How To Make Short Lived Startds Disappear From Collector

By default, HTCondor assumes that condor_startd daemons are relatively stable and long lived. A condor_startd, representing a machine, will show up in the collector, and thus be visible in the output of condor_status after the first time it sends an update to the collector. The condor_startd will then send periodic updates to the collector every time the condor_startd state changes, when the value of the START expression changes, and at periodic intervals even when there are no changes. This periodic interval is controlled by the configuration variable UPDATE_INTERVAL , which defaults to 300 seconds (5 minutes).

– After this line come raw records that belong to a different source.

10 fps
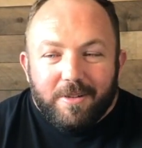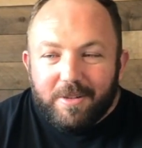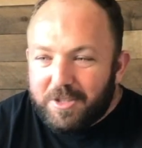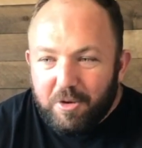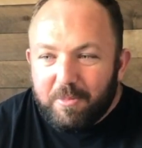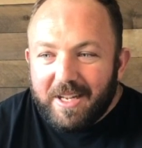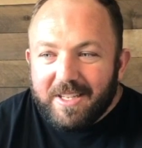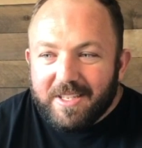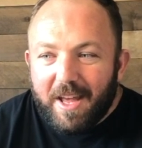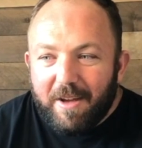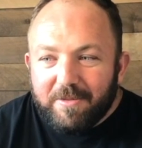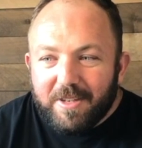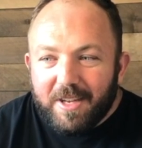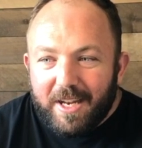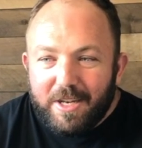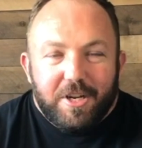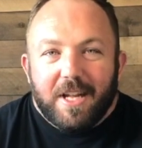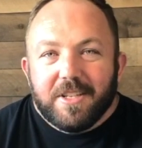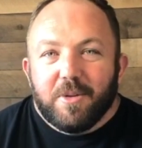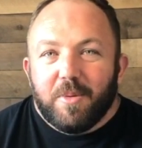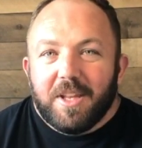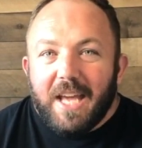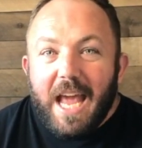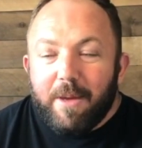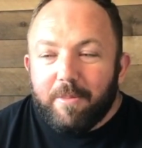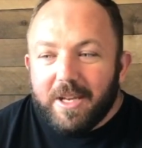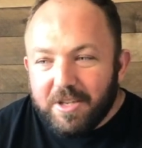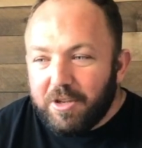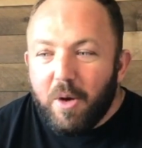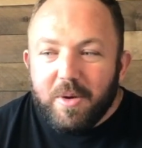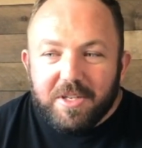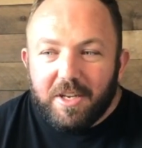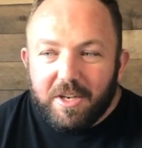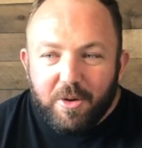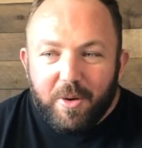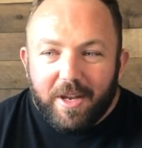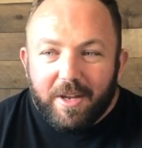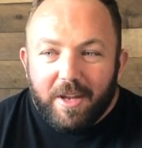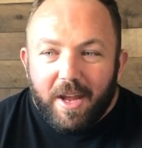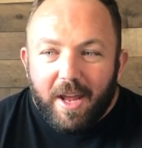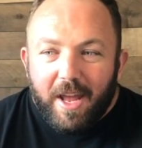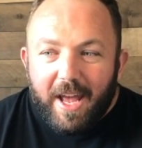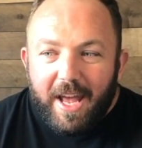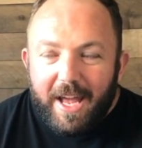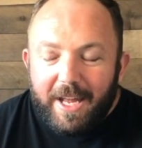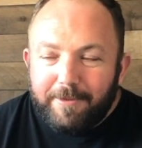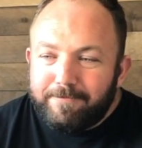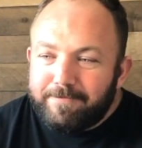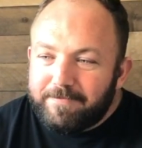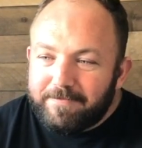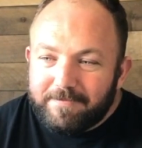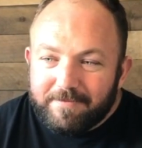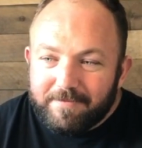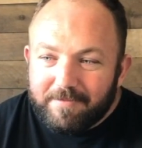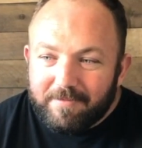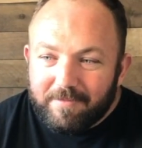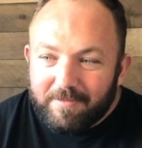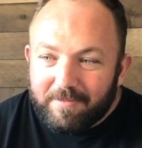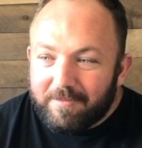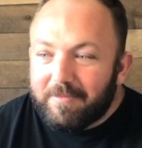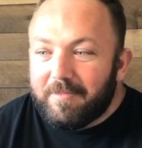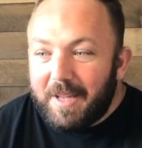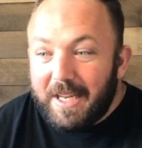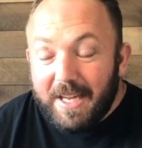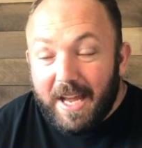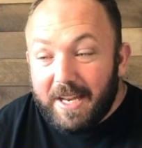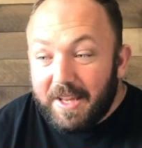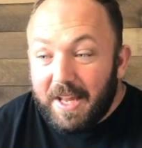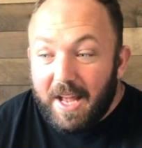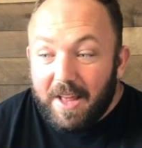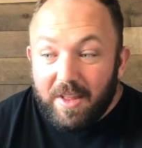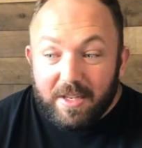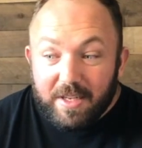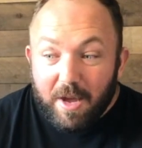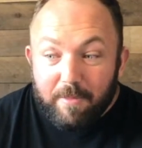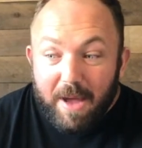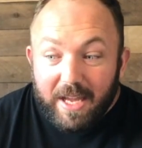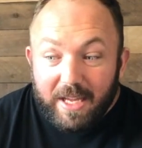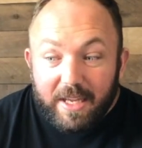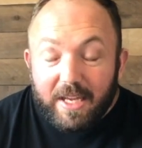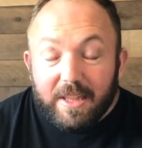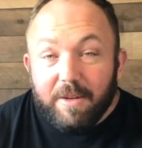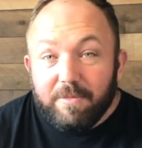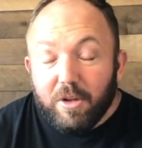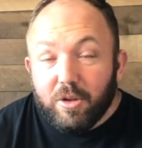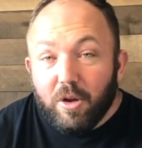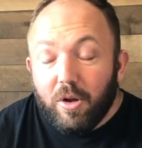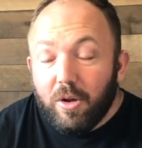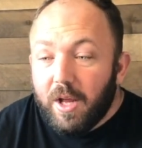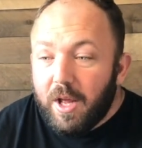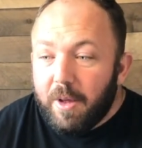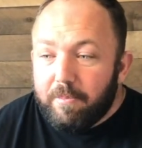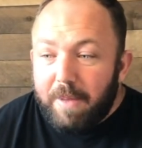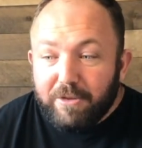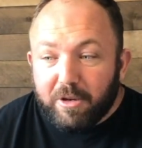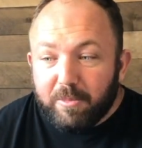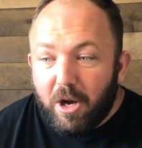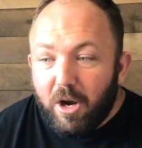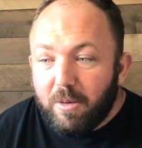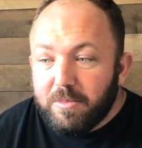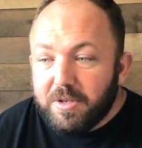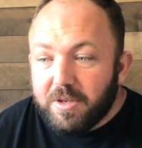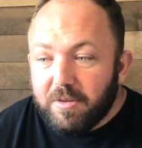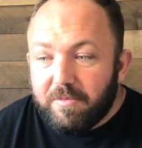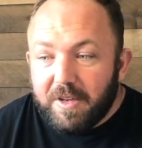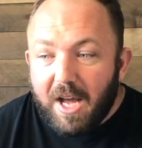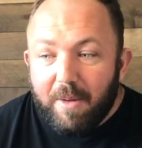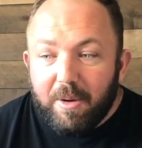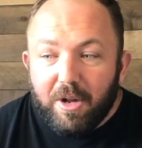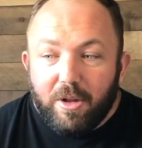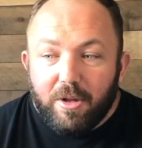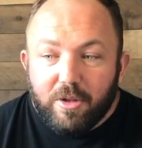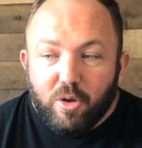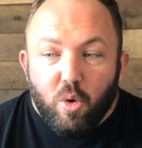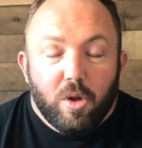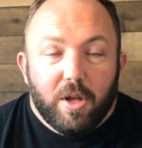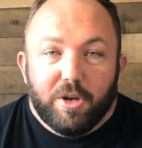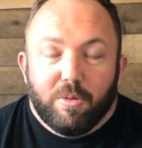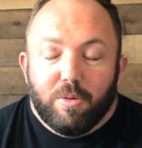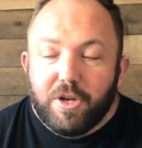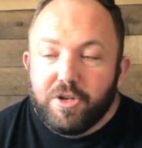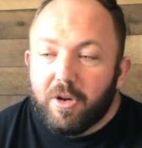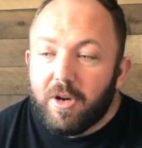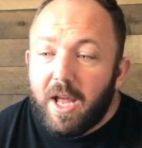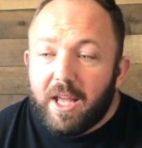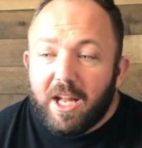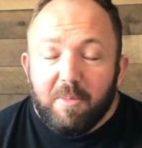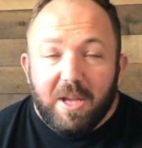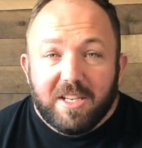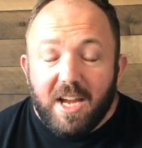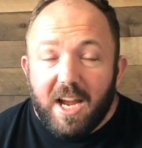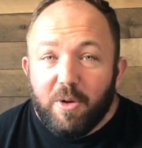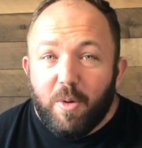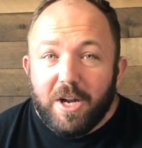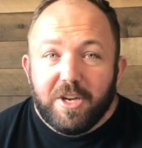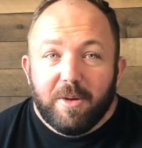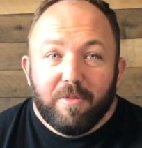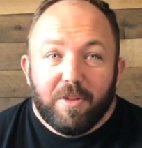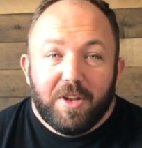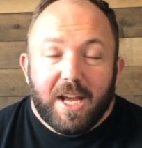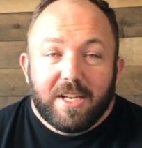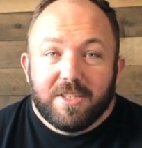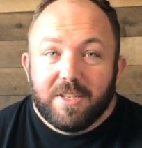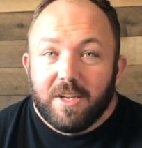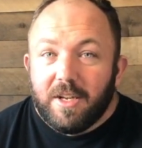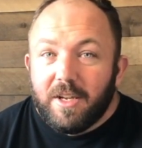with 2 minutes left and a chance to win the game, because he's going to do it. And he did, and then to come back and kick that field goal. Patrick Mahomes, phenomenal, cool under pressure. Going to be exciting to watch him for the next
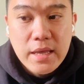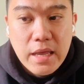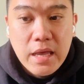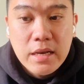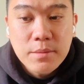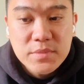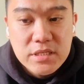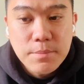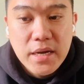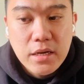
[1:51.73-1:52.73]

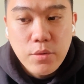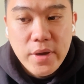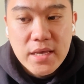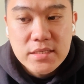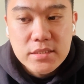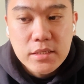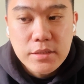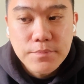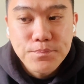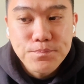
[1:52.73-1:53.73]
NMC, by the way, is the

If the collector has not received an update from a particular condor_startd in a fixed amount of time, it identifies that condor_startd ClassAd as stale, causing the collector to discard the ClassAd , and that condor_startd no longer shows up in the collector or in the output of condor_status. More important, that machine cannot be matched to jobs. This allows HTCondor to gracefully disconnect from machines, even when there is a network outage or other interruption, where the condor_startd does not get an opportunity to send notice that it is going away. The stale interval is controlled by the collector's configuration variable CLASSAD_LIFETIME , with a default value of 900 seconds (15 minutes). The same effect may be specified for a specific condor_startd in its local configuration; set the machine ClassAd attribute ClassAdLifetime , as this configuration example shows:

ClassAdLifeTime = 180
STARTD_ATTRS = ClassAdLifeTime

Some sites will have condor_startd daemons that come and go frequently. This is the case for those launched in the cloud, inside Virtual Machines, or in the case of Glidein. For these cases, the default 15 minute staleness timer value can be too long. A condor_startd can exit, but the central manager will not know, and thus the central manager will still try to send jobs to it, lowering throughput. If the condor_startd is shut down in a controlled way with the condor_off command, condor_startd will attempt the send an invalidate request to the collector. If successful, the central manager will remove the condor_startd from the pool immediately. However, in these environments, it is not always possible to know when the underlying system will pull the plug on the condor_startd.

If your pool is such a site, it is recommended to decrease the interval set for the staleness timer.

For the advanced user, the condor_advertise command with the INVALIDATE_AD option can also be used to force the removal of the ClassAd from the collector.